Hall 123

Mechanics of motility: from unicellular organisms to tissues

Mohd Suhail Rizvi

Université Grenoble Alpes and CNRS, France

Motility is an essential characteristic of many biological cells. For unicellular organisms, such as bacteria, it is crucial for their survival. For the multicellular organisms it is required for many physiological functions, such as protection against pathogens by the immune cells, and also during embryonic development and in cancer metastasis.

Some of the unicellular organisms propel themselves by cyclic deformation of flagella. The small size of these organisms results in negligible inertial forces and the motion is described using Stokes flow. Recently, immune cells have also been shown to move in fluid by similar mechanism where shape changes provide cell propulsion. This motion which does not require any support from solid substrate has been labelled “amoeboid swimming”. We have developed theoretical models to study the mechanical principles governing the amoeboid and flagellar swimming.
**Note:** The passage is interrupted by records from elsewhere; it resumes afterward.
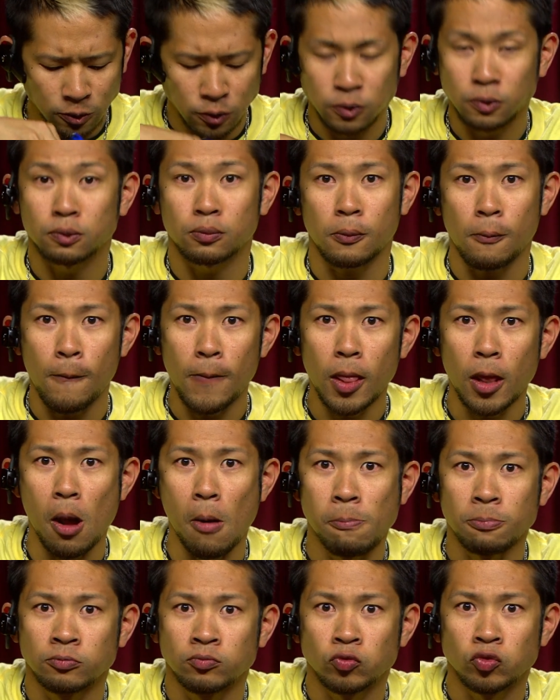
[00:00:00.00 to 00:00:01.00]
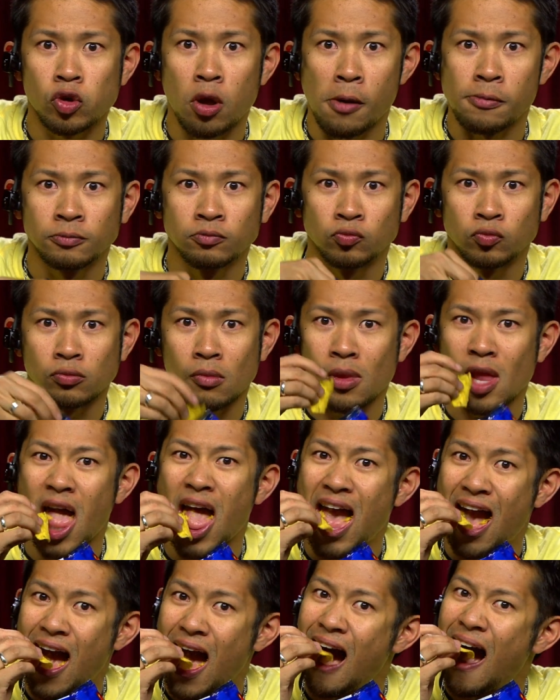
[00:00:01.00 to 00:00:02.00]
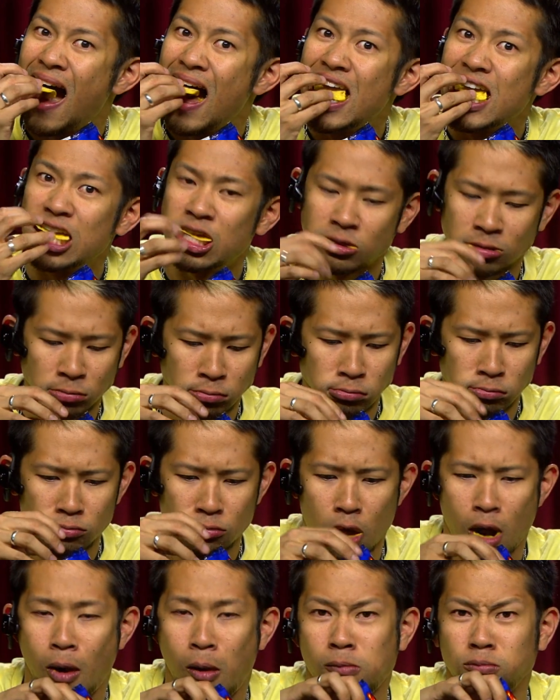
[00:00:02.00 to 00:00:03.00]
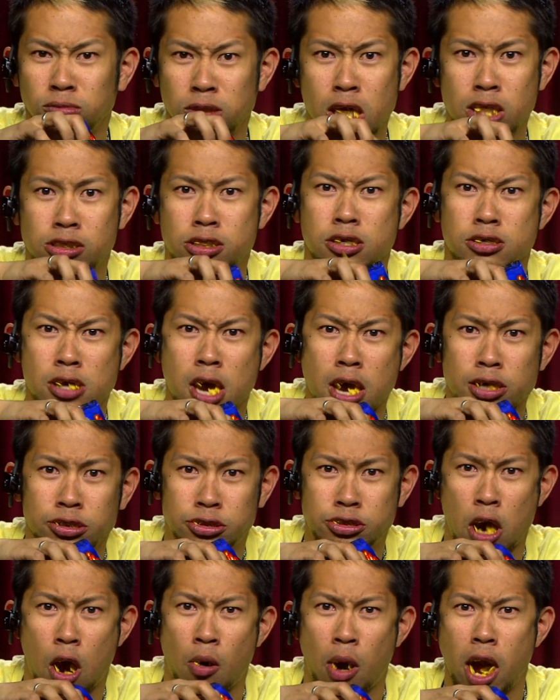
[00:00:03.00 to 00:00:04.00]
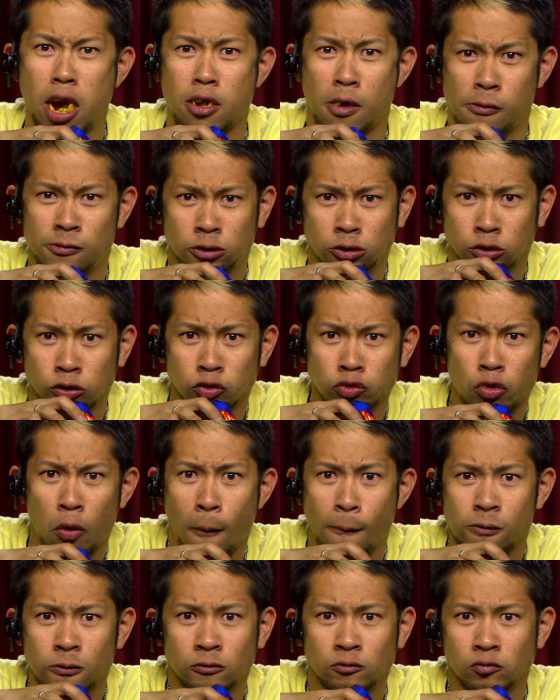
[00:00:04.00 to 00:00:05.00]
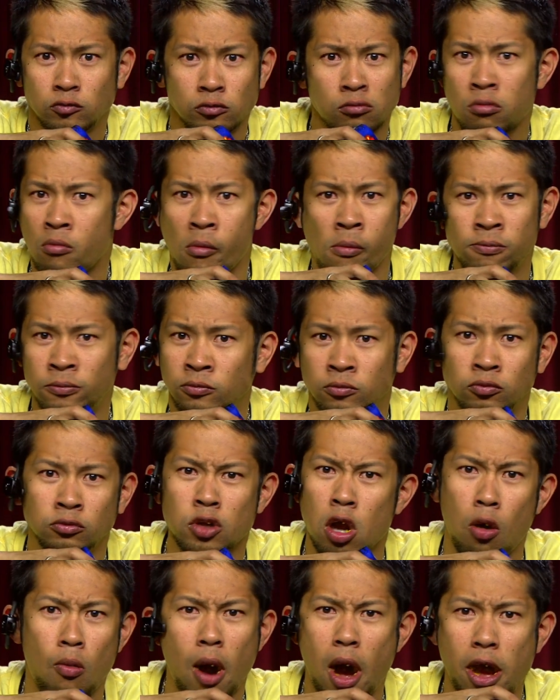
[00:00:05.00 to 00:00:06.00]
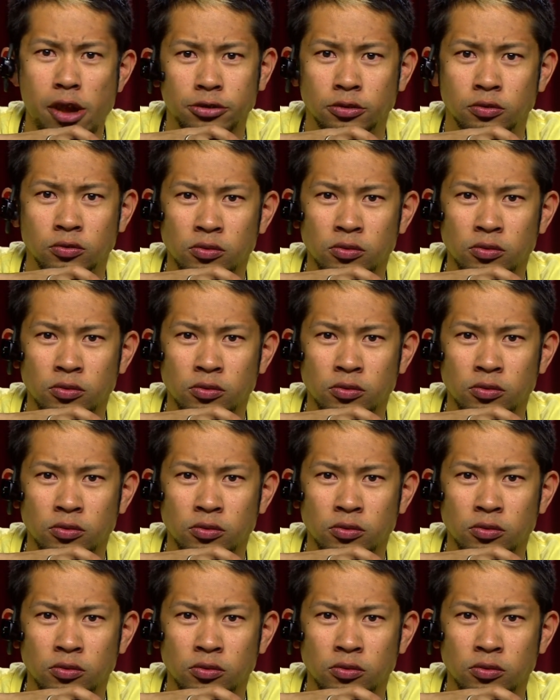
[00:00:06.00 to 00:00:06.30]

won't help. Just shut up and fight. Not today, Joey. Mm -mm, no way.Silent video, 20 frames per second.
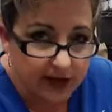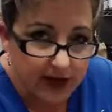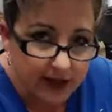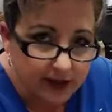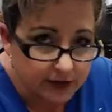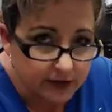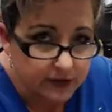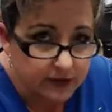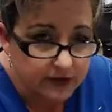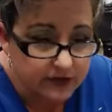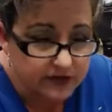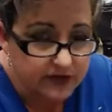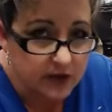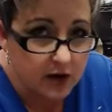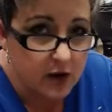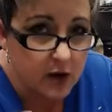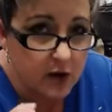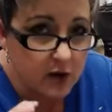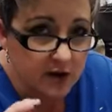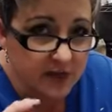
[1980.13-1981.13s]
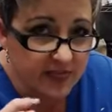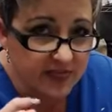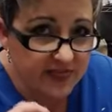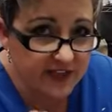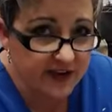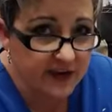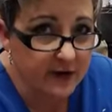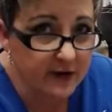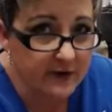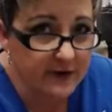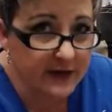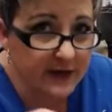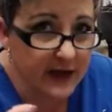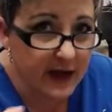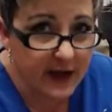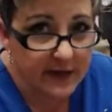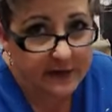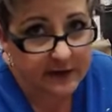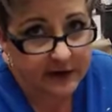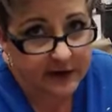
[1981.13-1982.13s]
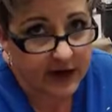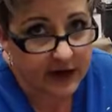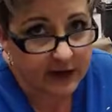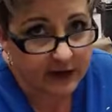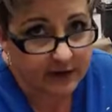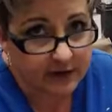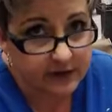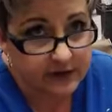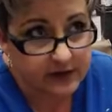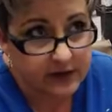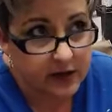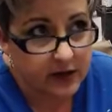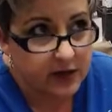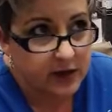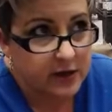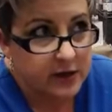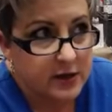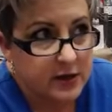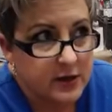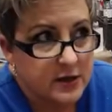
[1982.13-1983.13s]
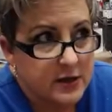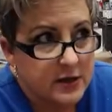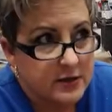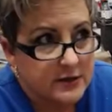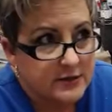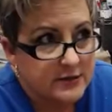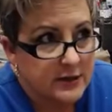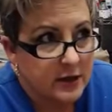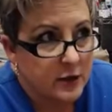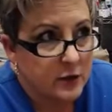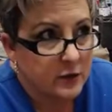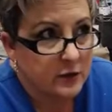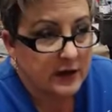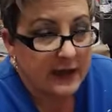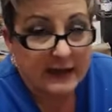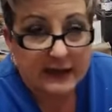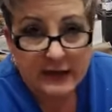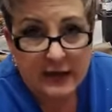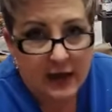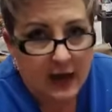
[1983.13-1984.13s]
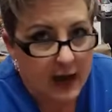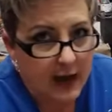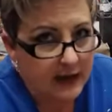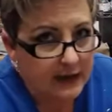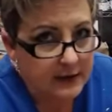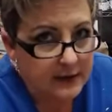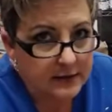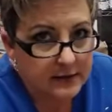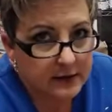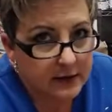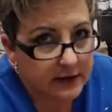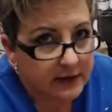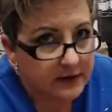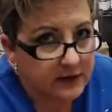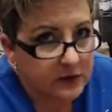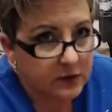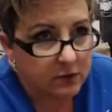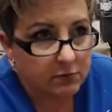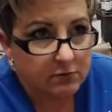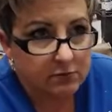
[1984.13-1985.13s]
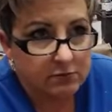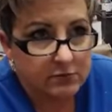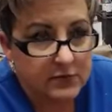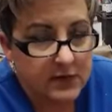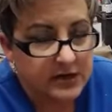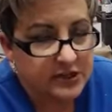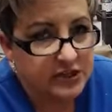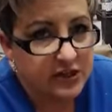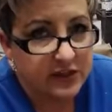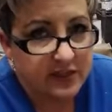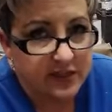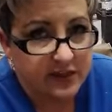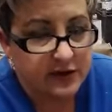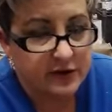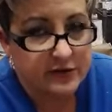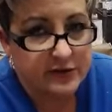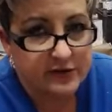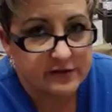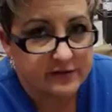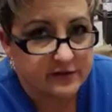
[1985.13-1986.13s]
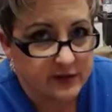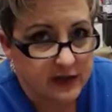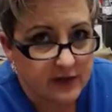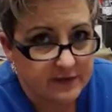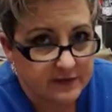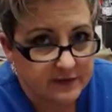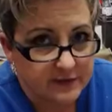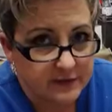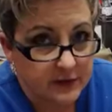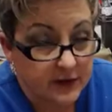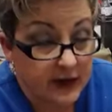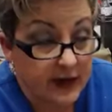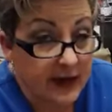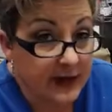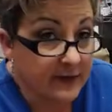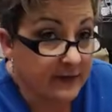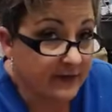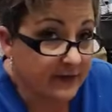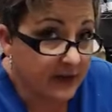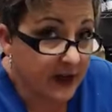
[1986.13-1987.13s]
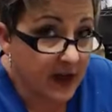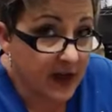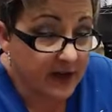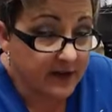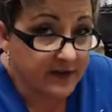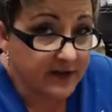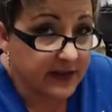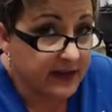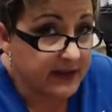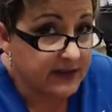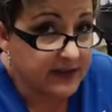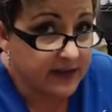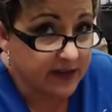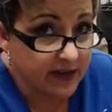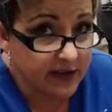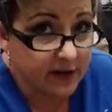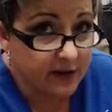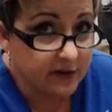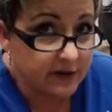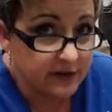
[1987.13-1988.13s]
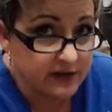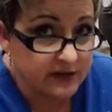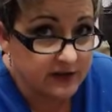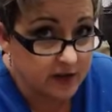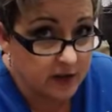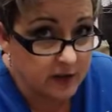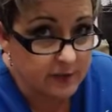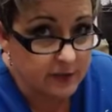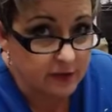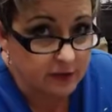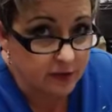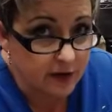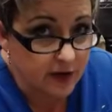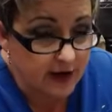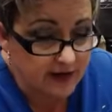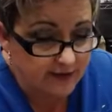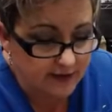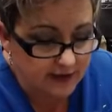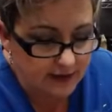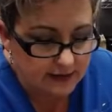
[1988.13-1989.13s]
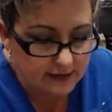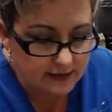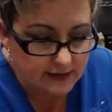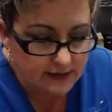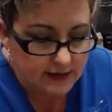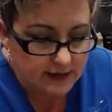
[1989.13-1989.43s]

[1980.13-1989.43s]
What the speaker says: colors are thicker than other colors. So like cotton is much thinner than fluff, and fluff is thinner than sawmill gravy.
Using these models and numerical simulations we have studied the cell swimming under external fields (forces and flows) and the role of hydrodynamic and ligand-receptor based interactions of amoeboid swimmers with substrates on their motility. We have found that the presence of swimmers in a suspension results in its non-Newtonian rheological properties. Unlike force-dipole based rigid swimmers, the suspensions of deformable amoeboid swimmers show a shear-thinning as well as shear-thickening behaviors.

Another example of cell motion is collective cell migration which is essential during animal development and in conditions such as wound healing. I will show an example of the regulation of the collective cell migration in the epithelial tissues during development. The motion of cells in tissues has another layer of complexity which arises from its regulation by the genetic machinery. I will show how the subcellular proteins affect the mechanical properties of the epithelial tissues and their movements.